Lambs tend to be more comfortable in the cold than calves, and lamb births do not require as much human work. “Most of the time it’s a little easier than calving,” he said.
Predicting a lambing is all about observation. “We watch them pretty often. A good shepherd can usually tell when a ewe is getting close,” he said.
With colder-than-normal temperatures, this lambing season was the first in a long time that Spayd, the Manheim farmer, used heat lamps.
“We don’t like to use heat lamps,” he said. They pose a fire risk, and lambs who lay under them too long can forget to get up, putting them in danger of hypothermia.
Fortunately, Spayd’s barn is sealed well to avoid drafts, especially on the west end where a lot of the lambs are born.
He runs a closed-circuit television feed of the barn to his house to see when the ewes are ready to give birth.
“The biggest thing is just making sure the flock is in good condition,” Spayd said.
Breeding and feeding decisions minimize the number of medical issues Spayd’s flock has during lambing.

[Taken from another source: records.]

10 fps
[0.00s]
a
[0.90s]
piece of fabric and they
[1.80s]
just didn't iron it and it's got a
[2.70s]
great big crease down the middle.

Spayd breeds his ewes to be broad across the hips and have extreme body capacity. Those structural qualities help make it easier for the ewes to carry the lambs and give birth, especially if the mother is carrying twins or triplets.
Spayd also selects rams with traits that make lambing easier, like a modestly sized head.

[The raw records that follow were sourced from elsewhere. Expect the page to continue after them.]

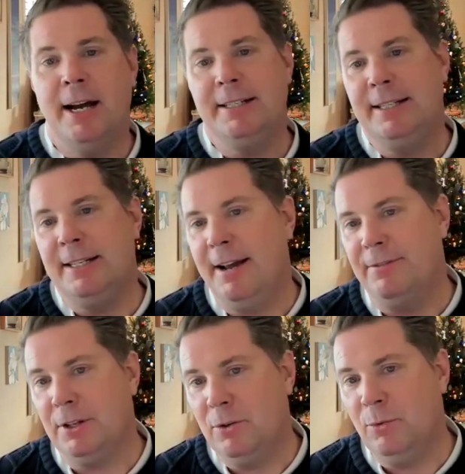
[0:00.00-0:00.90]
I didn't have
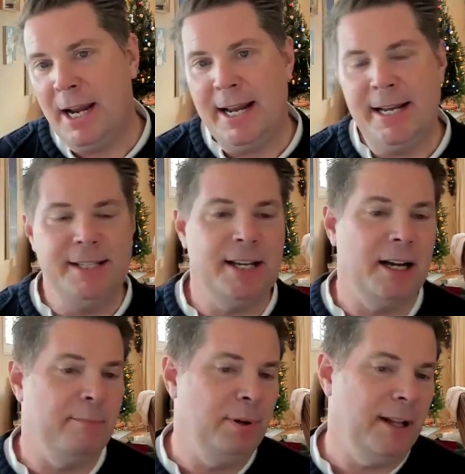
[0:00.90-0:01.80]
the grades. I
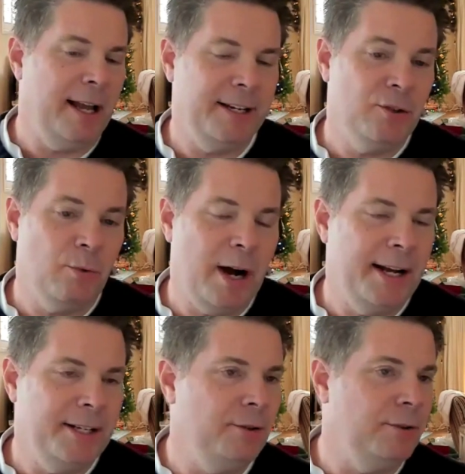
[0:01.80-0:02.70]
applied
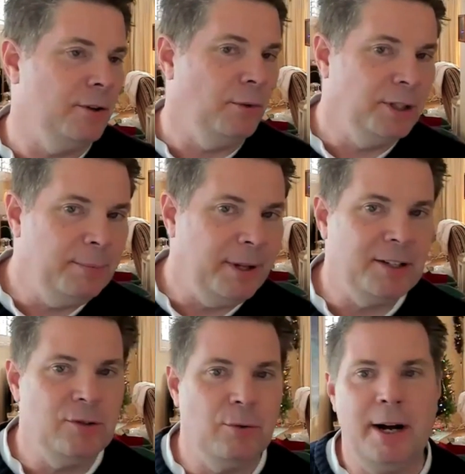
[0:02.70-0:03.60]
twice. You can only apply
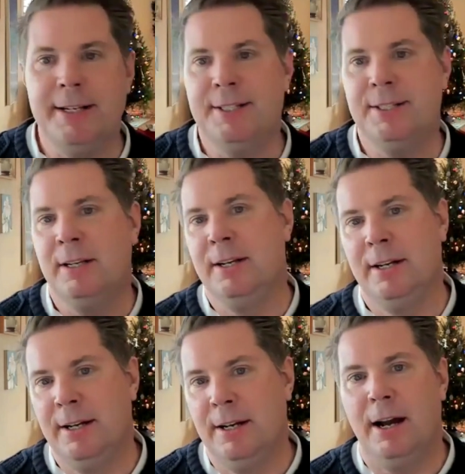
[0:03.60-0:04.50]
twice.
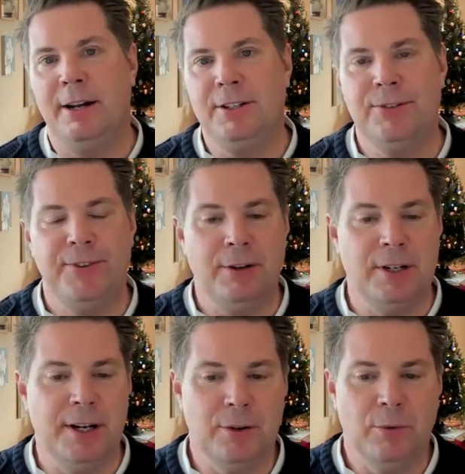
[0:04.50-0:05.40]
I just found
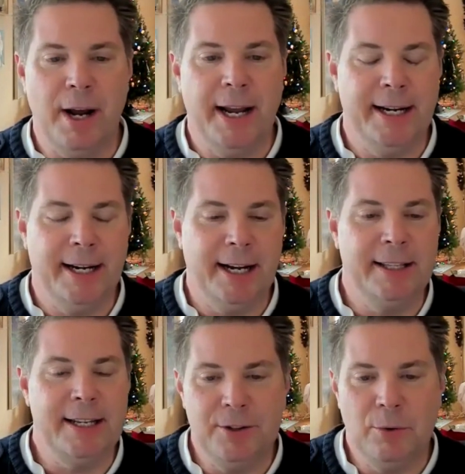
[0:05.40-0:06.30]
another way. And
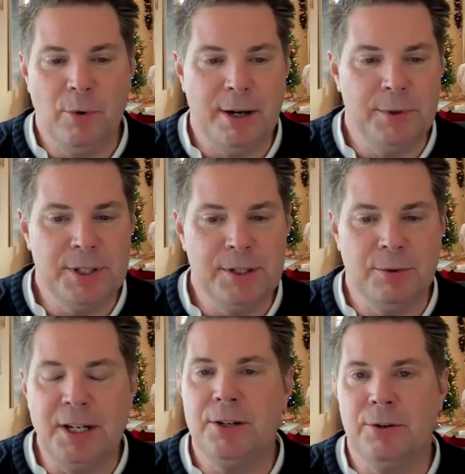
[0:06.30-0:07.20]
that other way was through
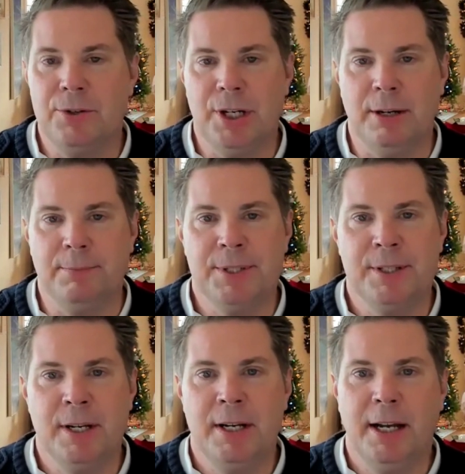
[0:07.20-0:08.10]
internships.
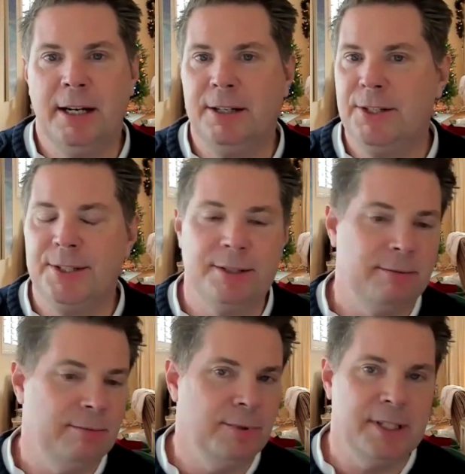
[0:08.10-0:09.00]
And I just
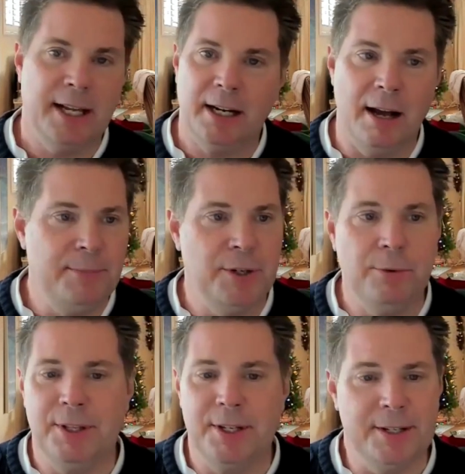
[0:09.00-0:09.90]
was like, I'm
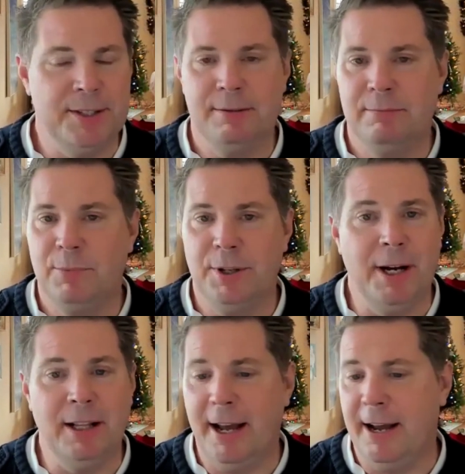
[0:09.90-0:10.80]
doing this with
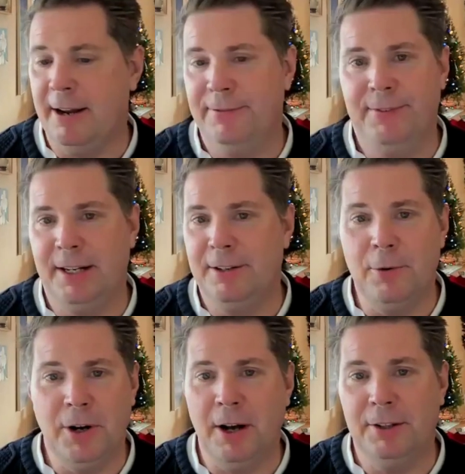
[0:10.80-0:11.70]
my life, and
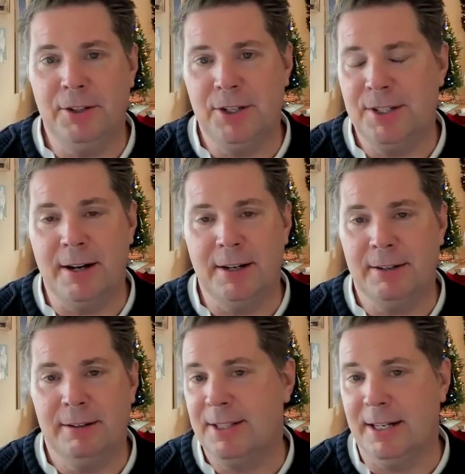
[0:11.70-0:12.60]
no college is going
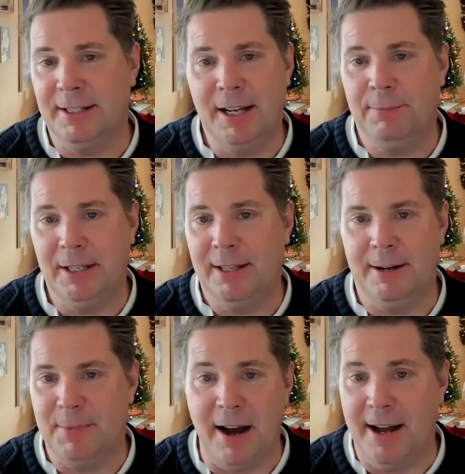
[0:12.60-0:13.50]
to tell me that
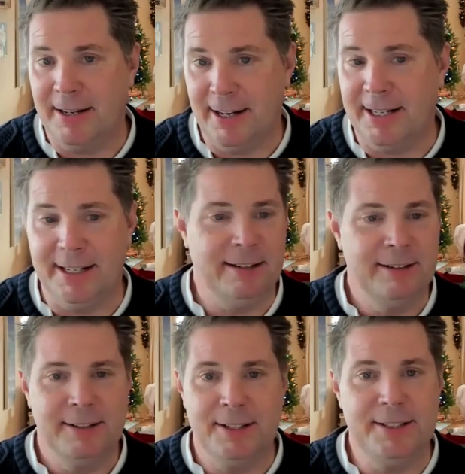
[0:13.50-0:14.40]
I'm not. Like,
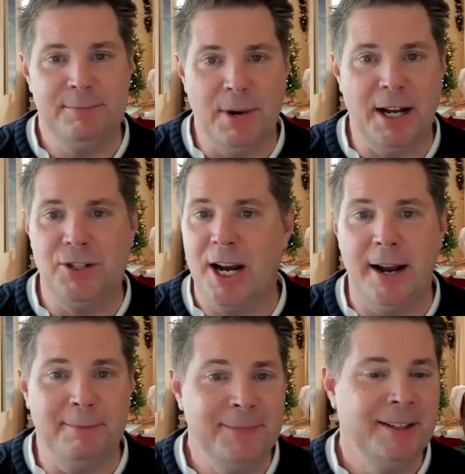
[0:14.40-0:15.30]
this is my
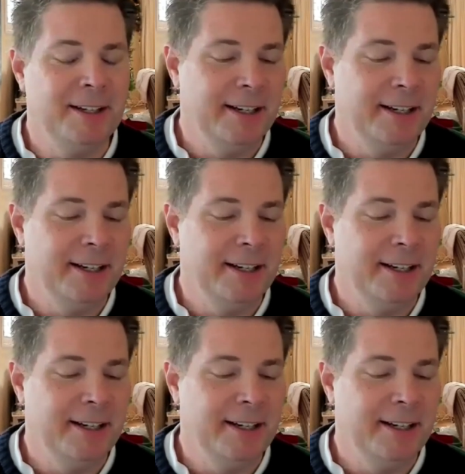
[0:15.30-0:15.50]
jam.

The ewes have been eating a lot more because of the cold, so Spayd has to make sure he has enough grain and quality alfalfa available.
As lambing season approached, Spayd grouped his 63 pregnant ewes based on the number of lambs shown in their sonogram. He mixed different feeds for each group to be nutritious but not produce lambs that are huge at birth.
An hour after birth, he feeds the lambs Baby Lamb Strength Oral, a fat- and vitamin-rich formula to help the newborns replenish the brown fat stores they have depleted in the cold air.
Spayd started breeding with a vasectomized Finn ram for three weeks at the end of July. He said the teaser buck helps bring the ewes into heat so that they are cycling by the time he puts the breeding rams in with them in the first week of August.
Spayd times his lambing to have the animals ready for the registered stock shows in the Midwest where he takes the bulk of his lambs each year.
A county 4-H leader for 10 years, Spayd is heavily involved in educating people about sheep. The first thing he asks a new breeder is “What do you want to do with your project?”
Commercial market lambs can be timed to hit the Easter market. Purebred sales start online in April and May, and they run through the summer. Spayd also sells to the ethnic market, which has its own times of high demand.
“The challenge is to get these lambs eating creep feed,” which is high in protein and palatable, Spayd said. “They nibble a lot at a young age.”
The transition to feed also relieves the wear and tear on their mothers’ udders, he said.
Spayd’s lambs will generally be on pasture by late April or early May, when winter is receding.
“There’s nothing like fresh air and plenty of room to run and play,” he said.
While warm weather may still be months away, Spayd said Maggie, one of his Great Pyrenees guard dogs, enjoys lambing time. “She likes to clean the ears out and nuzzle the lambs,” he said.
Lambing is also rewarding for Spayd.
“This is one of the most exciting times of the year, when you’re taking genetics and seeing what you’re going to get,” he said.